PROBLEM DETAILS
Print every entry below again exactly as written, skipping the pictures.

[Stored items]
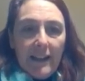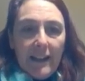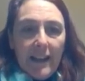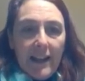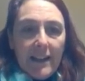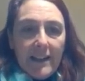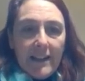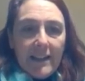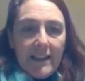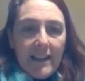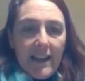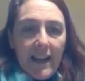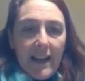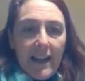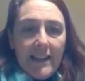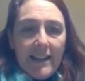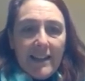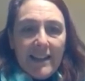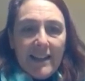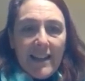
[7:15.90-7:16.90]
let's say
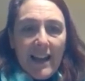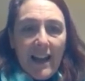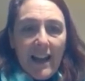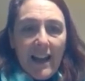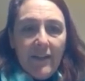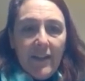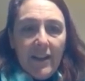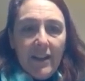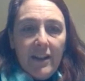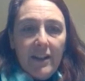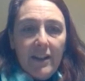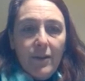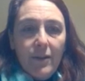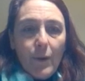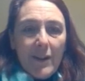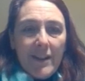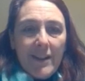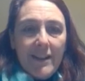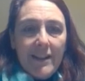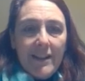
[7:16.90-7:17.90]
7
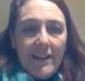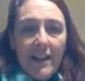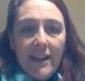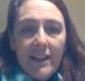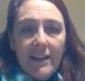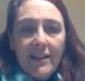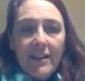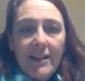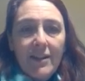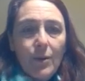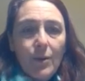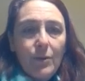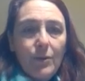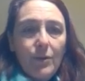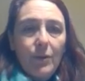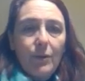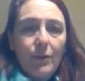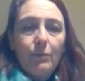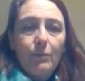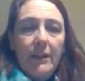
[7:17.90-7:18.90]
or 6. Those
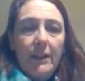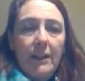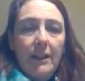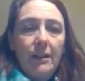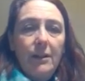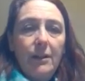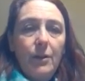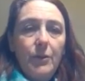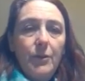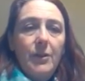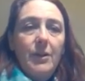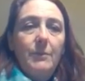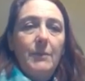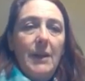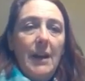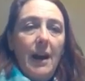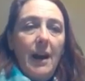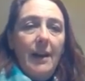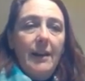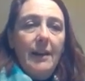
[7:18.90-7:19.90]
look really close to
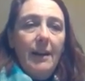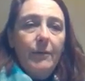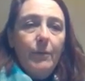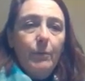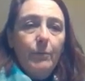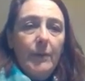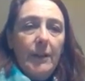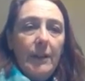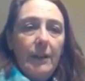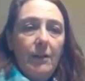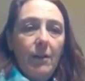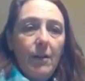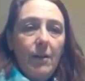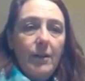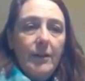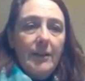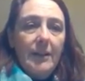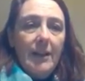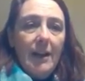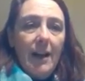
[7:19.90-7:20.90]
me. I'd have a really
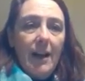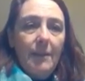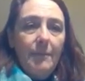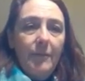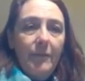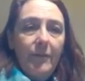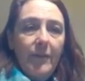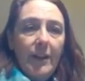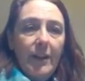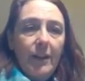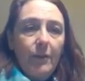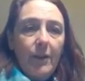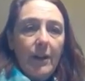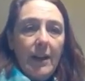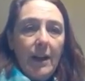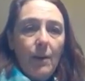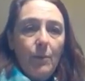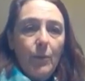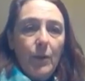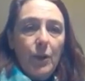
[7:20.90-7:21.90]
hard time
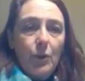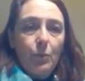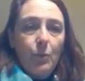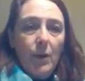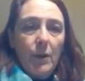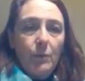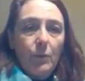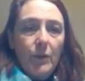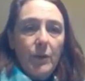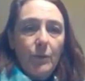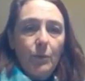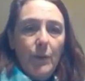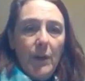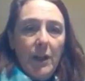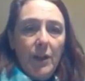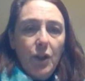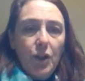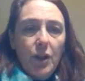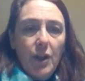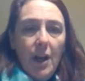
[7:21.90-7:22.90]
figuring out which one was
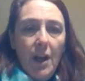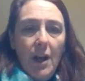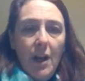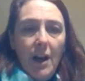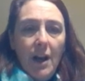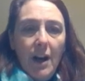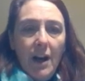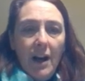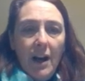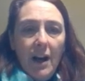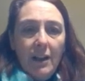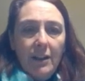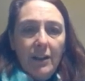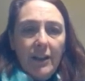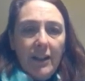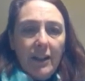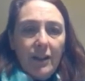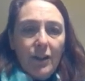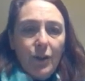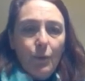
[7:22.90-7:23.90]
which.
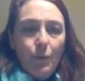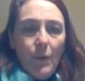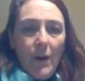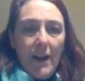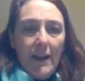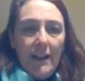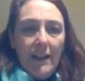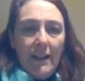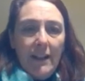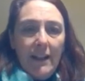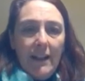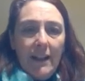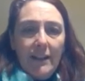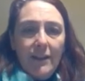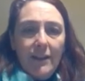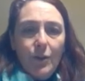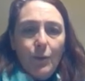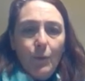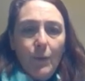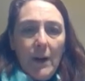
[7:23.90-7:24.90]
Look at 20
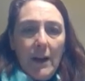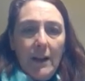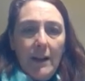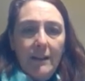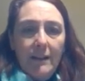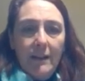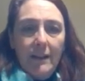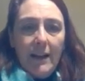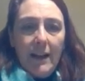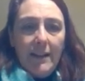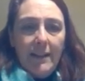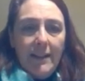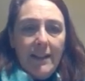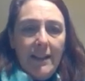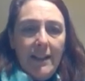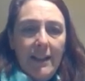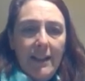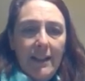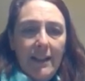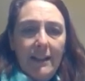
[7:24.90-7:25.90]
and
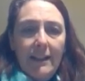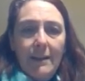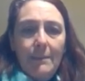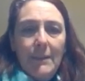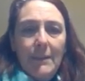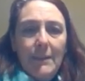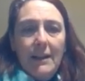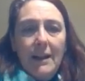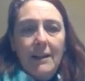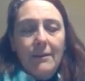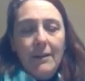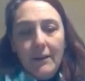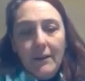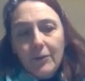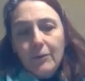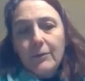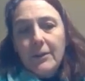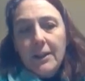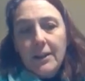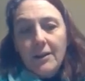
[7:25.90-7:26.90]
19. I mean, I'd have
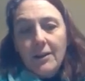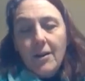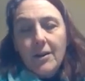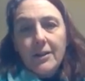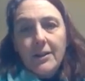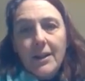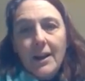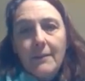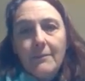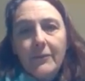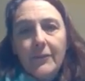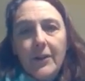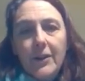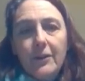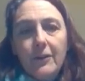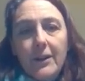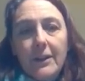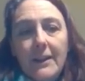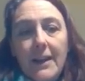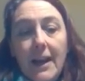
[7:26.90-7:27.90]
a really hard time
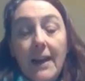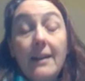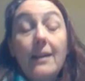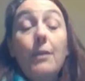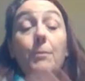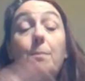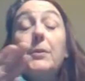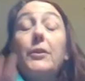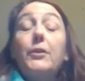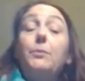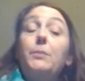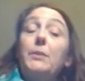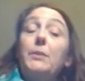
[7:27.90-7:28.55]
figuring that out, but there are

RESPONSE FOR THIS EXERCISE
[7:15.90-7:16.90]
let's say
[7:16.90-7:17.90]
7
[7:17.90-7:18.90]
or 6. Those
[7:18.90-7:19.90]
look really close to
[7:19.90-7:20.90]
me. I'd have a really
[7:20.90-7:21.90]
hard time
[7:21.90-7:22.90]
figuring out which one was
[7:22.90-7:23.90]
which.
[7:23.90-7:24.90]
Look at 20
[7:24.90-7:25.90]
and
[7:25.90-7:26.90]
19. I mean, I'd have
[7:26.90-7:27.90]
a really hard time
[7:27.90-7:28.55]
figuring that out, but there are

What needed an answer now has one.